In the UK, by comparison, we have a rushed 10-week biased consultation that was taken to task for being an example of how not to “public consultation“. First, its questions are misleading. They state that genetic changes ‘could have been produced through traditional breeding’. In fact, gene-editing techniques produce errors and mutations (damaged DNA) across the genome. The interventions are typically multiple and therefore result in multiple ‘off target’ and ‘unintended’ effects. Gene-editing is by definition different from natural selective breeding, and the suggestion that GM products ‘could have been produced through traditional breeding’ is unproven and unlikely to be true. This was also recognised by the European Court of Justice in 2018. Certainly, no decisions about removing regulation should be based on unproven theories.
Second, the questions ask detailed technical questions and supporting evidence that only an audience of specialists can answer properly. Third, at the very least, a consultation on this theme should be conducted UK-wide – not just in England – as the Internal Market Act renders devolution on this matter a red herring.
The case for regulation
It is clear that we need regulation for a range of reasons. When it comes to safety and risk: the risk assessments done by scientists only ask limited questions around ‘what is the harm to human health?’ There are many potential risks to a wide range of socio-political structures as well as to biodiversity. Risk can be direct/indirect, immediate or longer term, cumulative… Once released, the products of these new technologies have further interactive effects. Scientists know very little about these new technologies, and therefore at a minimum, risk management measures should be retained. De-regulation stops informed discussion as we lose the chance to label, and therefore monitor and trace.
As for GM techniques used in livestock breeding: we need to establish answers to questions about unintended negative effects on animals including the bringing about of pain and illness, the increase and proliferation of dangerous zoonotic diseases, and unintended other negative effects on animal welfare including their general quality of life. With increased potential for using animals purely as instruments for profit and gain, there are deep ethical questions to be asked and red lines to be drawn.
Then there are well-documented risks around their reduction of biodiversity and ecosystems’ resilience. The introduction of GMs has, through patenting and aggressive marketing, resulted in the concentration of monopolies with enormous negative impact, particularly for smaller farmers across the world. 5 companies now control 56% of GM seeds and 73% of agro-chemicals. An example of the socio-economic harm caused directly by the introduction of GM seed (alongside unintended negative consequences on other species), is the well-known case of Monsanto’s (now Bayer) promotion of seeds resistant to pesticides excluding the brand they developed (Roudup). These effects are not only actively playing themselves out elsewhere in the world: in England, unprotected experimentation (of GM potatoes, broccoli, fish oil for salmon farming, wheat) is alive and kicking.
A much wider risk assessment is needed around impact on exports/imports too. The likely outcome of deregulation of gene-editing in England is bans on exports of UK produce into the EU, not only GM produce but on a much wider scale, because we will not be in a position to identify what is GM and what is not.

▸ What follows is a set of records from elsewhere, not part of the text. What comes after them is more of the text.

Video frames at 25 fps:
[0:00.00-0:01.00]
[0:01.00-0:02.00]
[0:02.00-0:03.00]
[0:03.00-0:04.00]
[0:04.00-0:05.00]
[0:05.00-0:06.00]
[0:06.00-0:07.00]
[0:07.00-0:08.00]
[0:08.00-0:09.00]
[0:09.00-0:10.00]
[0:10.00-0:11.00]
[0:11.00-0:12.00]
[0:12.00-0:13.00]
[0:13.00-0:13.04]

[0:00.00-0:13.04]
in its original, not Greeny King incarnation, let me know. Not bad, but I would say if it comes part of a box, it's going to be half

It will also destroy the organic sector, as contamination cannot be contained.
Democratic engagement
It is clear that with introducing new genetic material, we are stepping into making fundamental changes to our world which concerns all people and planet. The public needs to be brought on board for a wide democratic discussion about this. The evidence is that the general public generally does not want GM and at a minimum remains weary of the unknown risks involved.
Labelling and similar regulation is essential in that it protects individuals’ rights and ability to decide on how they want to live with GMOs in their environment. In that deregulation removes people’s (customers’, retailers’ and farmers’) ability to make these choices, it threatens their fundamental human rights.

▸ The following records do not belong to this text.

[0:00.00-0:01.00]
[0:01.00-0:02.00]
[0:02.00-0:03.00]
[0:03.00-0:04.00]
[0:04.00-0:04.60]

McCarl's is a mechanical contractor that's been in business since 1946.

At a minimum we need full engagement and transparency around what is known/remains unknown, and we need trusted and full safety assessments of wider questions including safety assessments conducted outside lab environments. Efforts need to be made into education around all the issues concerned, a large democratic and representative/inclusive consultation, and public reporting of government’s next intended steps and mechanisms around these. This activity will also need to include discussion and engagement around values and wider ethical questions. Science and social science need to develop their assessment criteria and a range of effective tools that can be used to engage the wider public. Before introduction, mechanisms for monitoring and keeping audit trails have to be developed, piloted and established.
When a proper debate has been had, we’ll need to see if the conclusions still point to the need for GMOs as the holy grail for sorting out our food system challenges.
Bring it on!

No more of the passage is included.